Wanted: Aspens and High Peaks (The Hike to East Pecos Baldy Saddle)
I don’t recall the exact conversation but as Callahan and I were planning our next hike we both agreed that we needed to see more aspens and to get to the top of something else, preferably before we got the first big snow in the mountains. Hiking to the Truchas Peaks – the three conical mountains to north-northeast of the peaks we’d already ascended – kept popping up, but an approach from the south through the Pecos Wilderness would be 22 miles and nearly 5,000 feet in elevation gain. This was almost certainly outside our capabilities as far as a day hike goes with mid-October daylight hours. But yet the mountains were so tempting, luring us with their stunning profiles and forested valleys below….
And so a plan was formulated in which we’d hike back out along the trail to East Pecos Baldy that we’d done a couple weeks earlier and hopefully a) take the cutoff to the Trailriders Wall Trail and make it as far as we could walking along the exposed ridge and maaaaaybe to the peaks or b) at least ascend the saddle to the northwest of the peak that would likely have good vistas. The benefits of this route, in addition to a familiarity with the trail that we hoped would translate to us getting within striking distance of the peaks, also included opportunities for aspen viewing along the middle section of the hike.
Sometimes however things don’t turn out exactly as planned. Mishap one resulted in us having to turn around a half hour into the drive and go back to Santa Fe. Mishap two ocurred when a doe jumped in front of my car as we were rounding a curve going up Pecos Canyon. Unfortunately I bumped her legs at about 5-10mph as I skidded to a stop; she limped off and settled in the grass to the side of the road, blinking at me and making what only can be described as chewing motions with her jaw. Certain I’d broken her leg we turned around and went back down the canyon to in order to get cell service to report it to Fish & Game (we were a few miles outside the boundary of the national forest at this point and there is no ranger station nearby).
Because we had to wait for the office to open at 8am, it was nearly quarter to 9 before we arrived at Jack’s Creek Trailhead. The plus side was that as we drove back up canyon an hour later the doe was gone which made us hopeful that she was able to walk under her own power. All this meant however that we had to abandon our hopes of getting too far though we figured we’d still be able to make the saddle, which is about 14 miles RT and ~3,300 feet in elevation.

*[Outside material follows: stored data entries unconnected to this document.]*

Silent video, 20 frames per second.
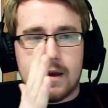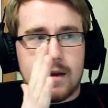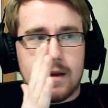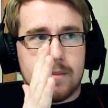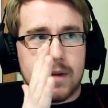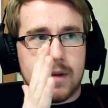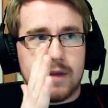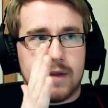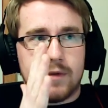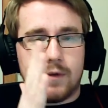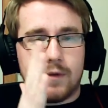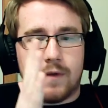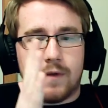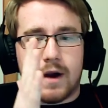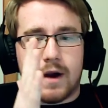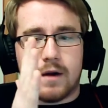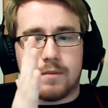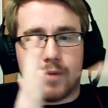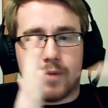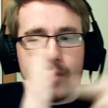But if you
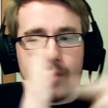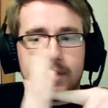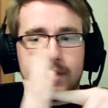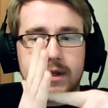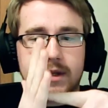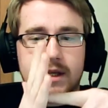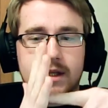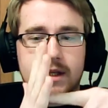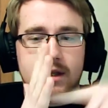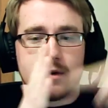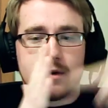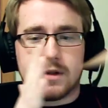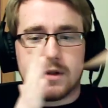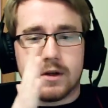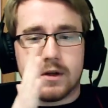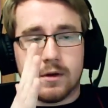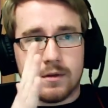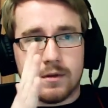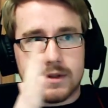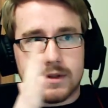fired
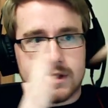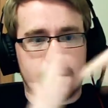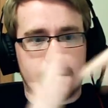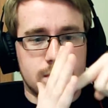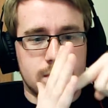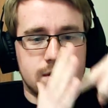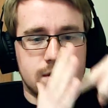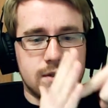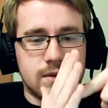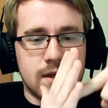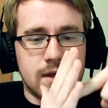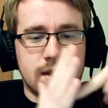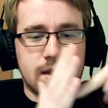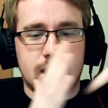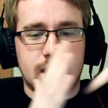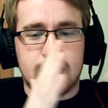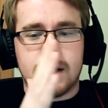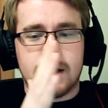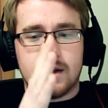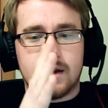perpendicularly or as close as you could
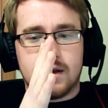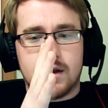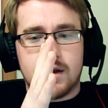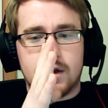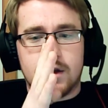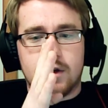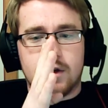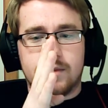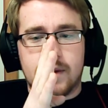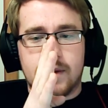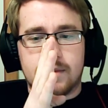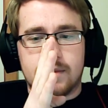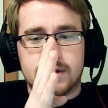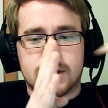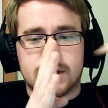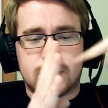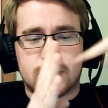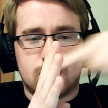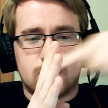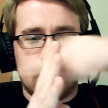get, you'd be able to
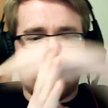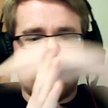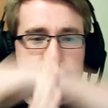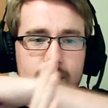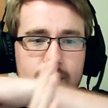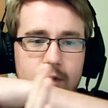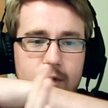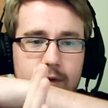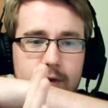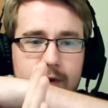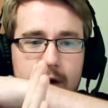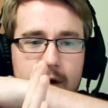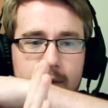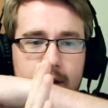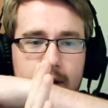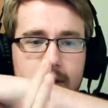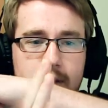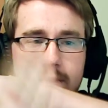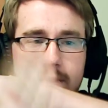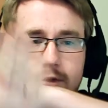sweep through a fair
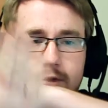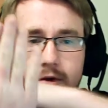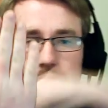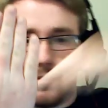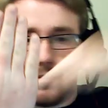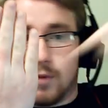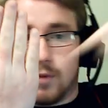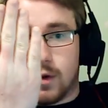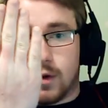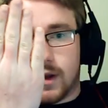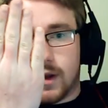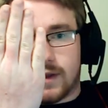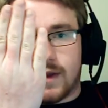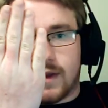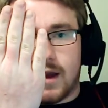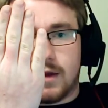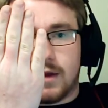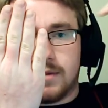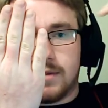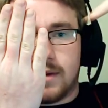amount of the troops. More like
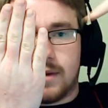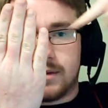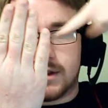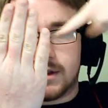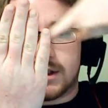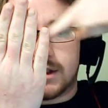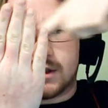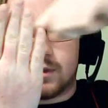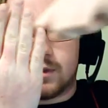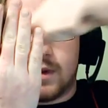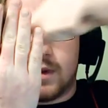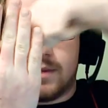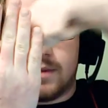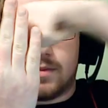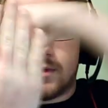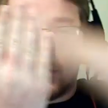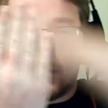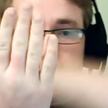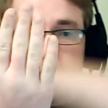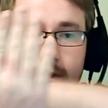that, you'd be able to sweep
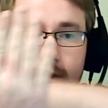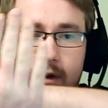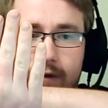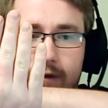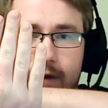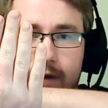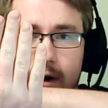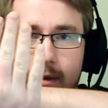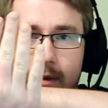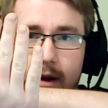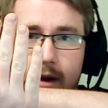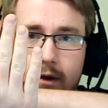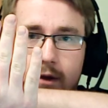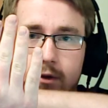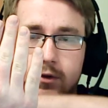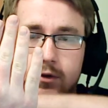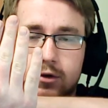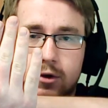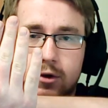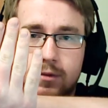through a fair amount of
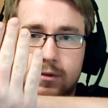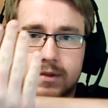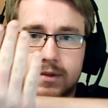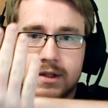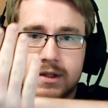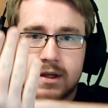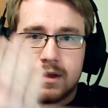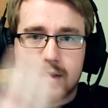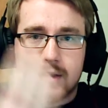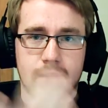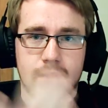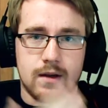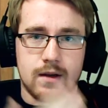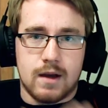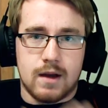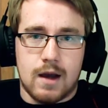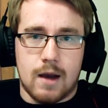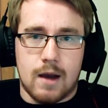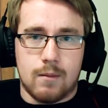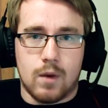the troops
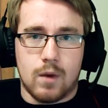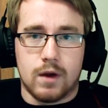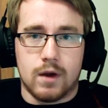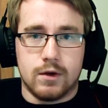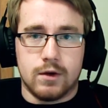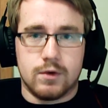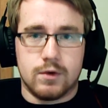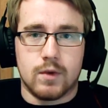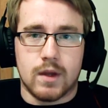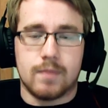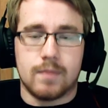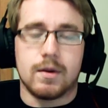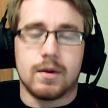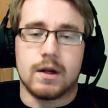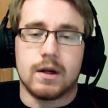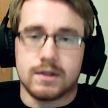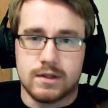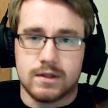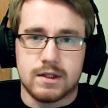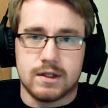while you're doing it, but
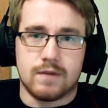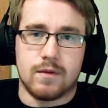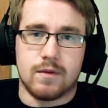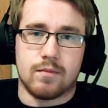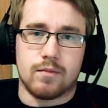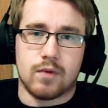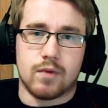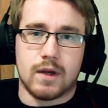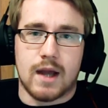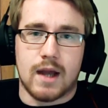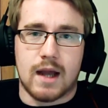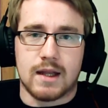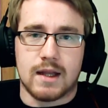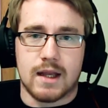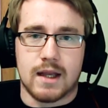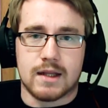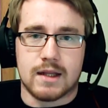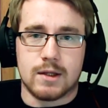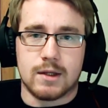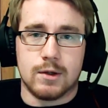also still with pretty high
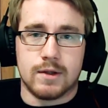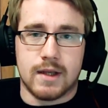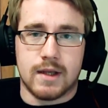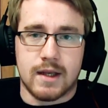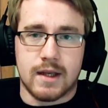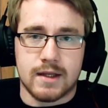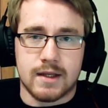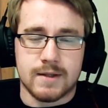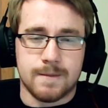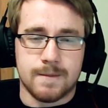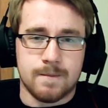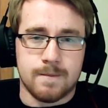likelihood to hit.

Of course we’d definitely be able to enjoy the aspen groves on the way too.
The forest – and specifically the aspens – did not disappoint. The first mile and a half of the trail is mostly fir, but we could already spot the splashes of yellow across the valley as we rose up the hillside. And once we ascended to the ridge we got some closeups. It got better though: After we reached the junction with Jack’s Creek Trail we turned into the loveliest of mature aspen stands where admired the golden leaves while taking a slew of photos.
Conscious that we’d be returning the same way we moved on, breaking out of the aspen into the open meadow and delighting in the views of Santa Fe Baldy before plunging back into the fir and spruce for the final few miles of ascent. Reaching the lake under bright blue skies but behind-schedule we took a short break while we decided our next move. The problem was that we were more tired than we’d been at this point in the hike a few weeks ago – and we did not have much extra time. Begrudgingly we decided to skirt the lake and ascend to the saddle rather than start off on the Trailriders Wall Trail.
I think it took us a half hour, and more than a few stops to catch our breath in which we cursed our legs, but we made it to the saddle and to the unobstructed views of the Truchas. We also made it to the windiest spot in the whole freaking wilderness; the air was tearing through the gap between East Pecos Baldy Peak and the prominence to the southeast, making it unpleasant to stay for more than a few minutes. But no matter, the views were spectacular and we were very happy to have made it.
On the way back we marveled in the splendor of the remaining blazing aspen trees, stopping for numerous photo breaks now that we were more certain how much time we had left. As it turned out this was our last hike amongst the yellow leaves, but we sure did make the best of them.
Many people might have given up on plans after two mishaps like this, but good for you for making the best of it. And, wow, those aspen photos are beauties!
Once we made it onto the trail we were so glad we did!
The aspens look gorgeous, especially against the blue sky. With all the snow up here, it is easy to forget other colors than white exist inthe world. Thanks for the reminder.
Thank you, Oleksandra. The bluebird skies definitely enhance the beauty of the yellow aspen leaves. I was lucky to be put hiking that day!
Oh this is gorgeous! I love those yellow leaves. I think fall hiking is the best honestly!
Thank you! I agree that hiking in the fall is fantastic.
Love the contrast in the first photo. Glad to see you back catching up. Love to all.
Thanks, Carol. I’ll probably get there soon. Love to you and Mike.